▶ [What you are asked to do] When you reach the line below that has "[10.67-11.73s]", start returning lines exactly, and stop after the line that has "Lip reading: them"; skip the pictures.

[Stored items]
'''
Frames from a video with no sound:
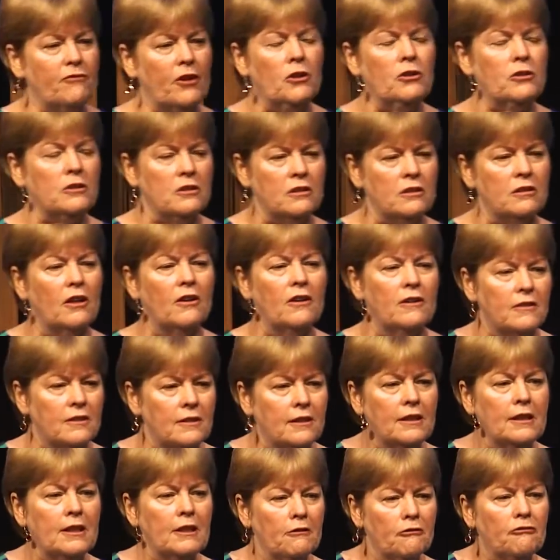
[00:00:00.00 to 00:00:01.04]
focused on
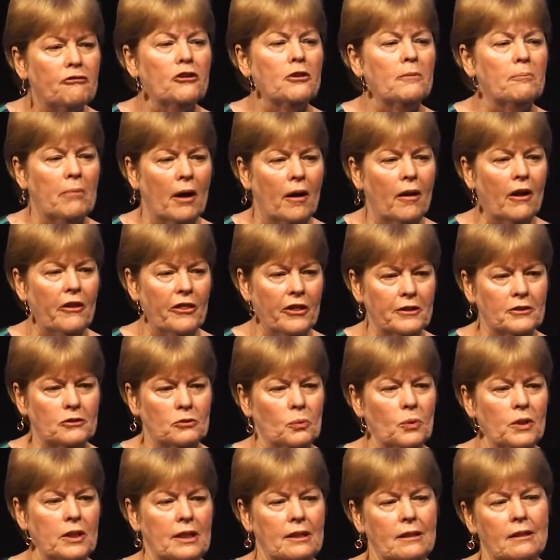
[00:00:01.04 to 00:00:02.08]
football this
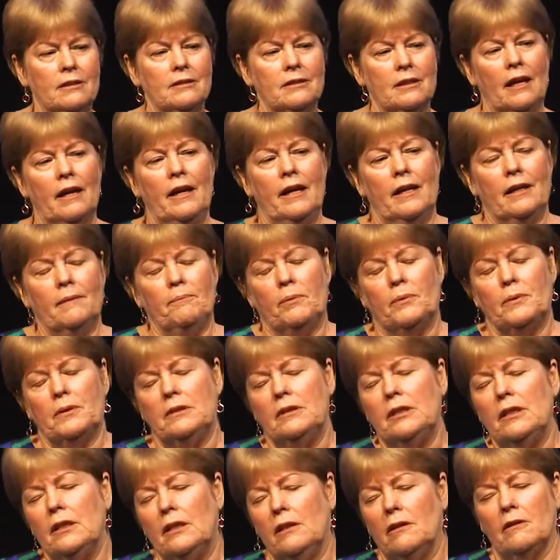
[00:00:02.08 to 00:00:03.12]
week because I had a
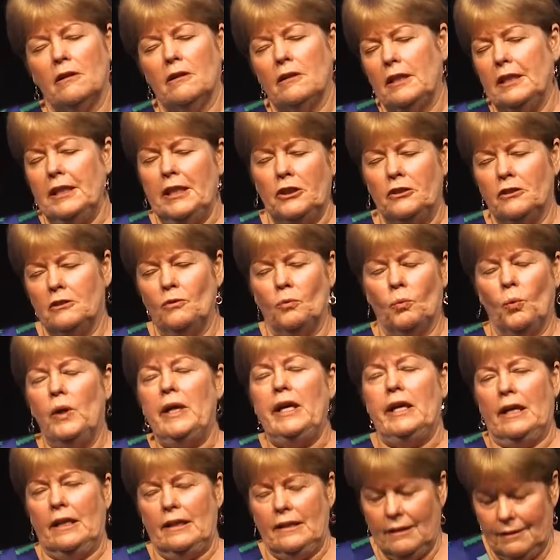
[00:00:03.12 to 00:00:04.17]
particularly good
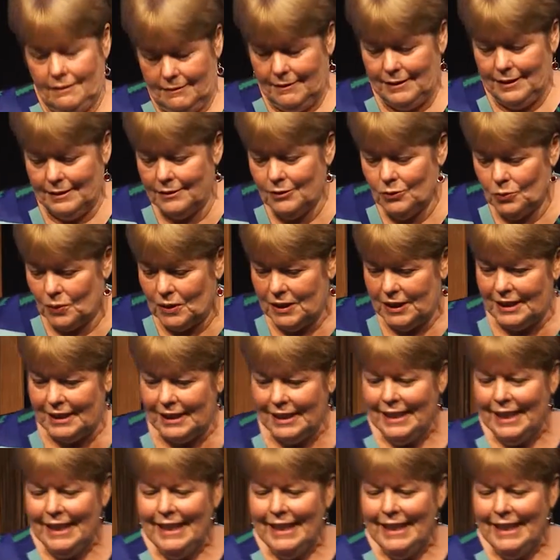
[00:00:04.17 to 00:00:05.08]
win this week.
'''
'''
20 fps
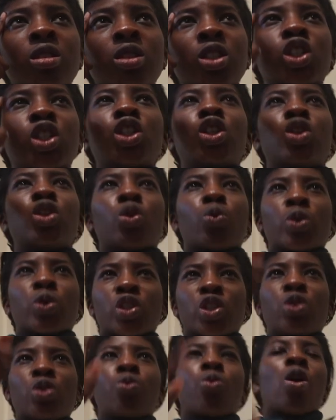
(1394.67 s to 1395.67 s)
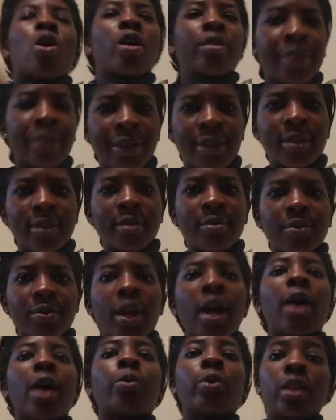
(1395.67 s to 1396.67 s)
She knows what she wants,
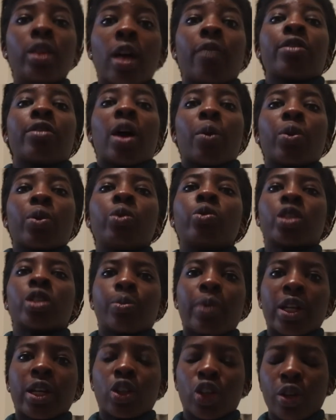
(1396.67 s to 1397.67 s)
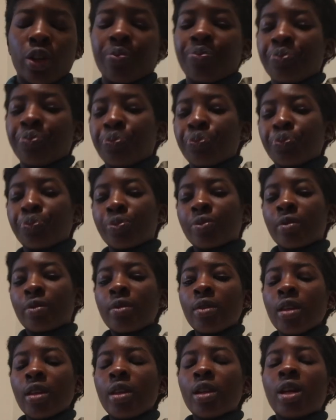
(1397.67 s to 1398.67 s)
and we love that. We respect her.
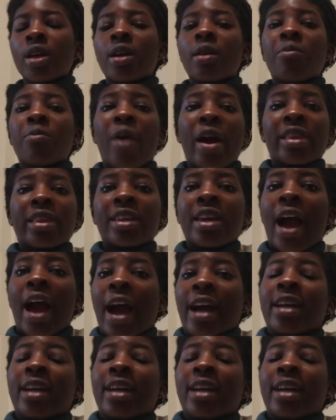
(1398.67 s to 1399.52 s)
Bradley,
'''
'''
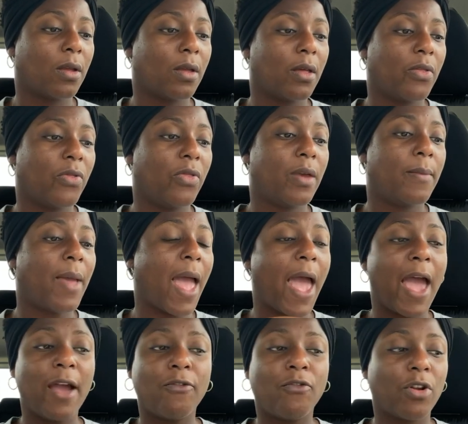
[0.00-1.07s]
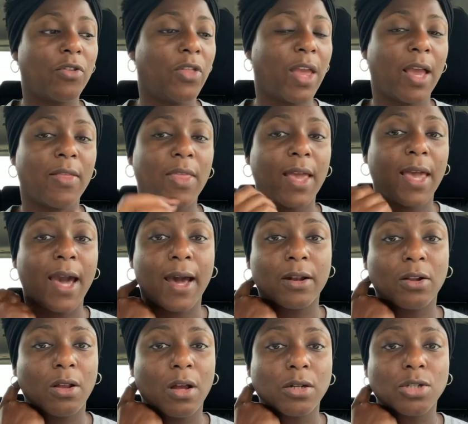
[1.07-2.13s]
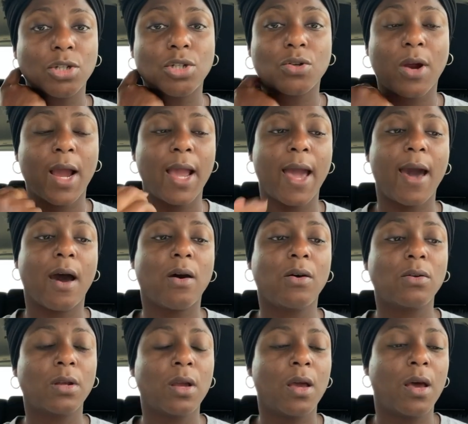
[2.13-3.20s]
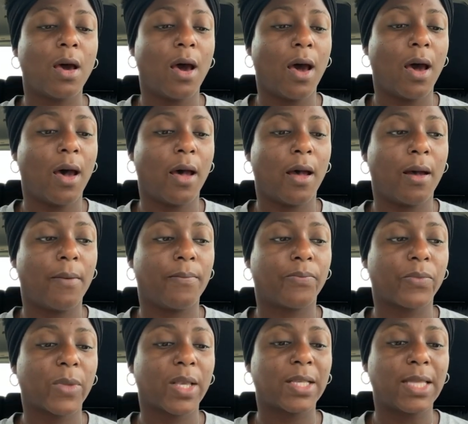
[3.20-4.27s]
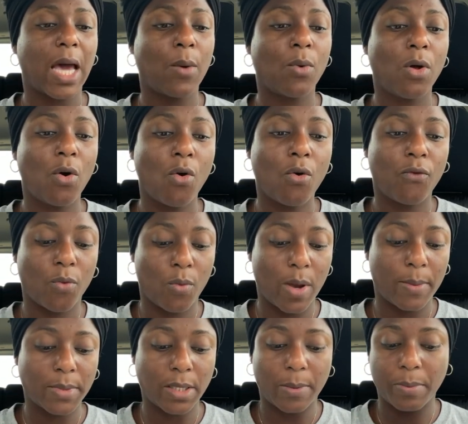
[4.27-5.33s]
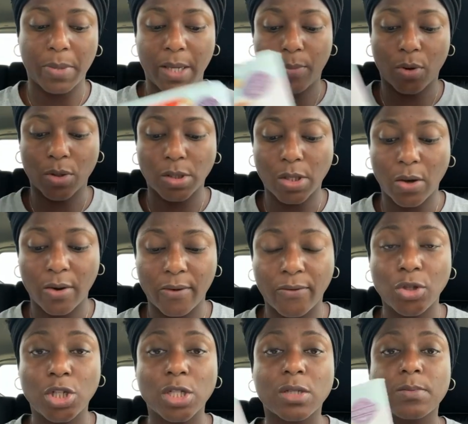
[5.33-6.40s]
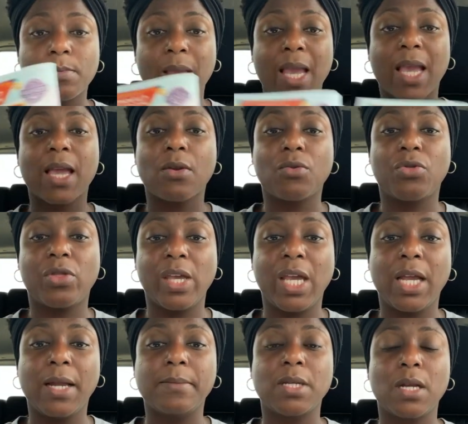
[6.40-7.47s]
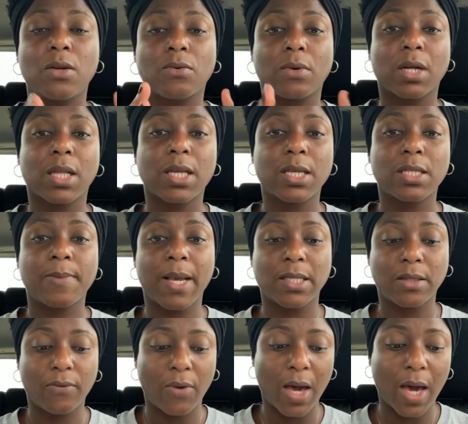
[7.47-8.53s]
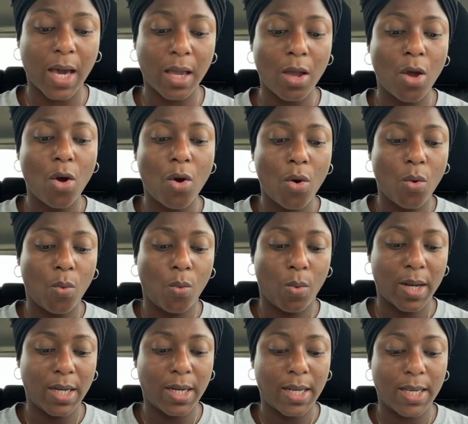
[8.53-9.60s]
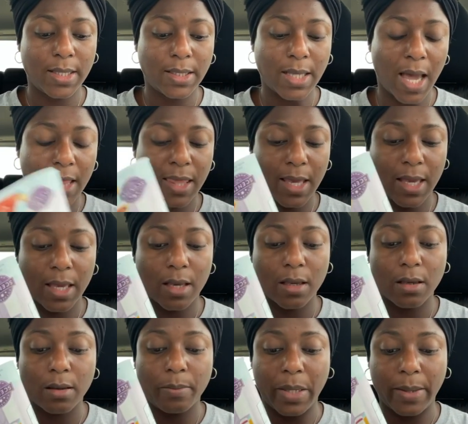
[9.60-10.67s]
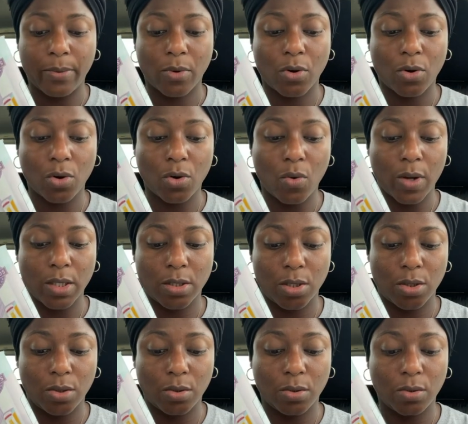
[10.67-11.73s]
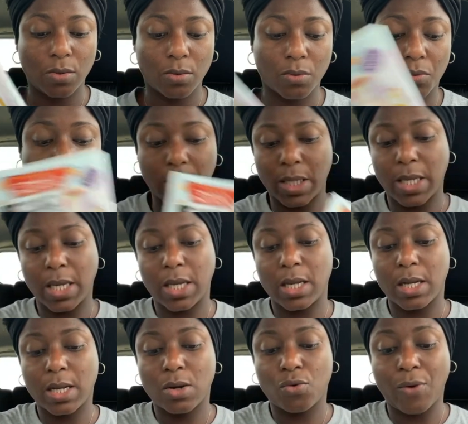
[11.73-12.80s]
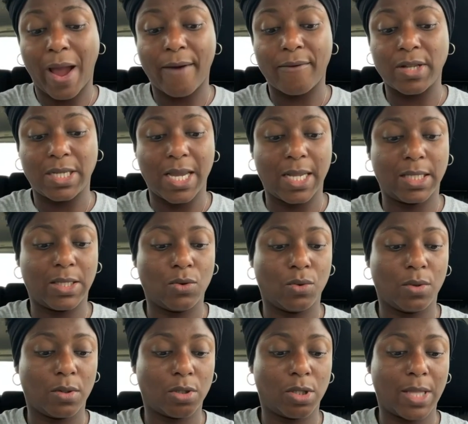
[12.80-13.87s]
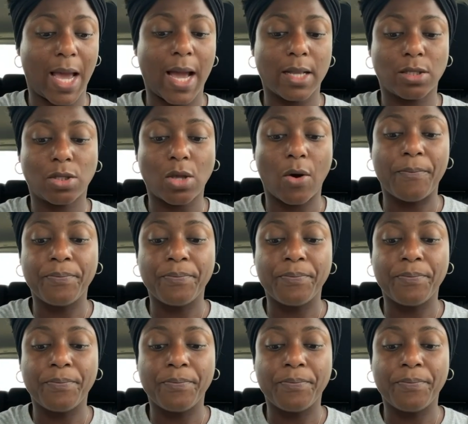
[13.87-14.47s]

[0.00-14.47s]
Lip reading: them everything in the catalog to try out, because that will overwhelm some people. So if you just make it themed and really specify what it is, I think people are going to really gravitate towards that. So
'''
▶ [Worked solution]
[10.67-11.73s]
[11.73-12.80s]
[12.80-13.87s]
[13.87-14.47s]

[0.00-14.47s]
Lip reading: them everything in the catalog to try out, because that will overwhelm some people. So if you just make it themed and really specify what it is, I think people are going to really gravitate towards that. So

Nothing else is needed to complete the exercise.